ACTION ITEM ▸ Your output should be the lines below from the one with "(5.00 s to 6.00 s)" through the one with "(15.00 s to 15.90 s)", copied exactly, pictures excluded.

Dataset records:

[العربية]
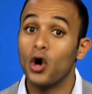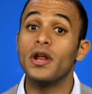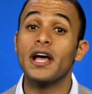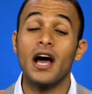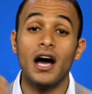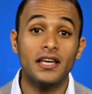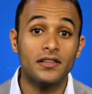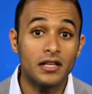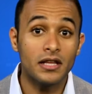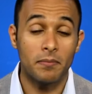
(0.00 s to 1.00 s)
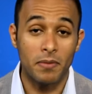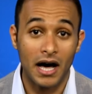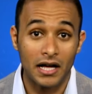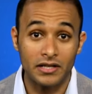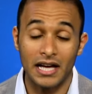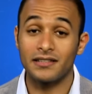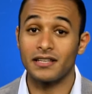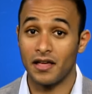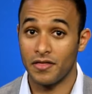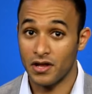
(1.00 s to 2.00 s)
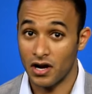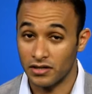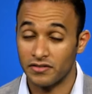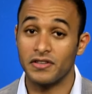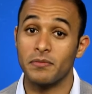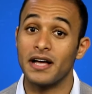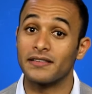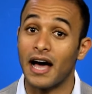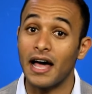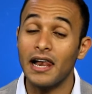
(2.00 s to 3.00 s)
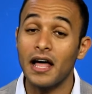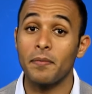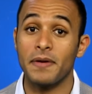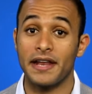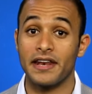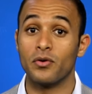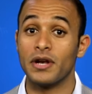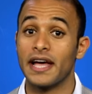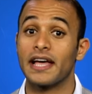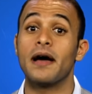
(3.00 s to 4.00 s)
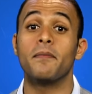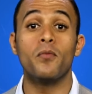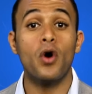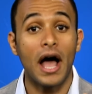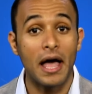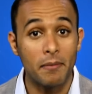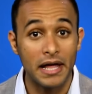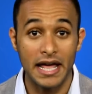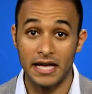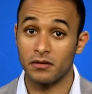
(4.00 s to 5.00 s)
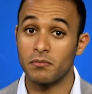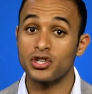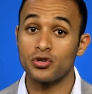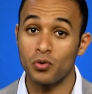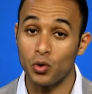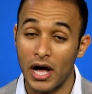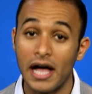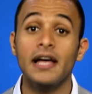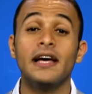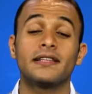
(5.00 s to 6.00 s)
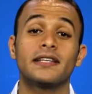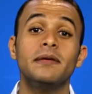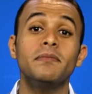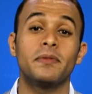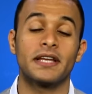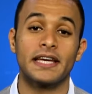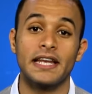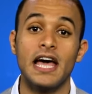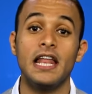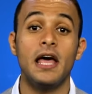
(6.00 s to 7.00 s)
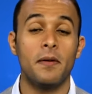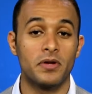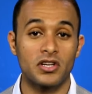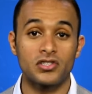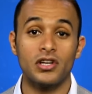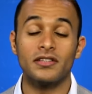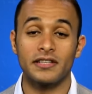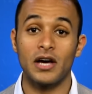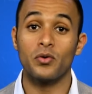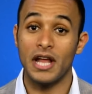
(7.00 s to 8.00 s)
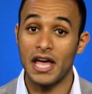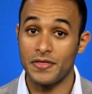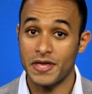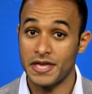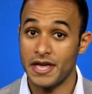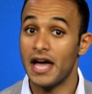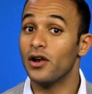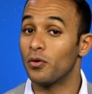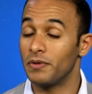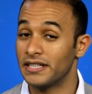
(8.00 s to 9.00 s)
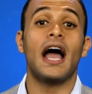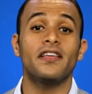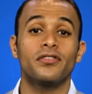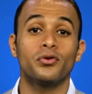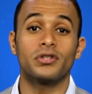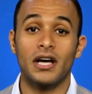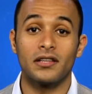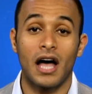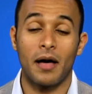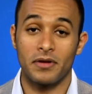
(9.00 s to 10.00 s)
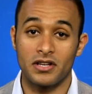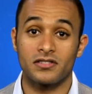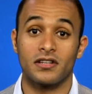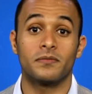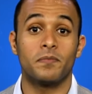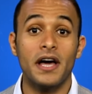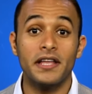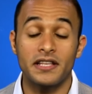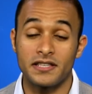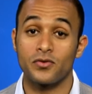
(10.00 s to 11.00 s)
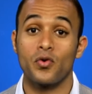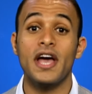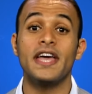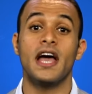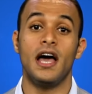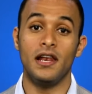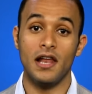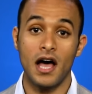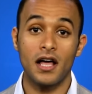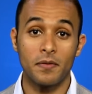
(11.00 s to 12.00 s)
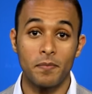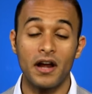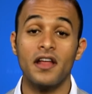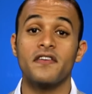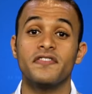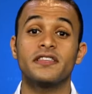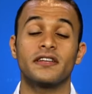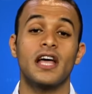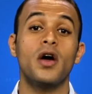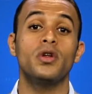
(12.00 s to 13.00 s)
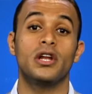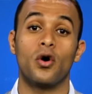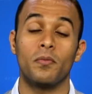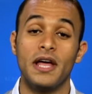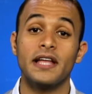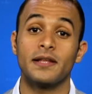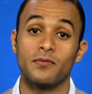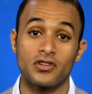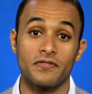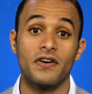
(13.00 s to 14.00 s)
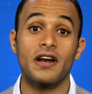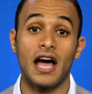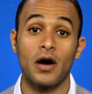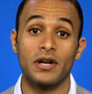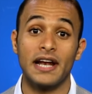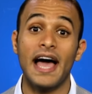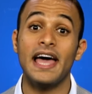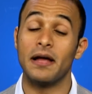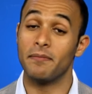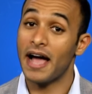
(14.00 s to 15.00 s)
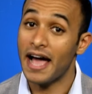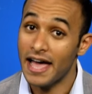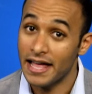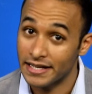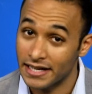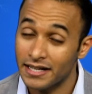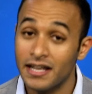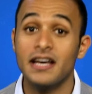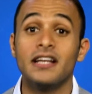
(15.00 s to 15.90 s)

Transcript: هناك أيضا بعض التحذيرات فيما يتعلق بأن هناك معاملات مشبوهة تتم من خلال منصات تداول هذه العملات حيث تخضع منصة بايننس وهي الأكبر في تداول العملات المشفرة حول العالم حاليا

RESULT OF THE TASK ▸
(5.00 s to 6.00 s)
(6.00 s to 7.00 s)
(7.00 s to 8.00 s)
(8.00 s to 9.00 s)
(9.00 s to 10.00 s)
(10.00 s to 11.00 s)
(11.00 s to 12.00 s)
(12.00 s to 13.00 s)
(13.00 s to 14.00 s)
(14.00 s to 15.00 s)
(15.00 s to 15.90 s)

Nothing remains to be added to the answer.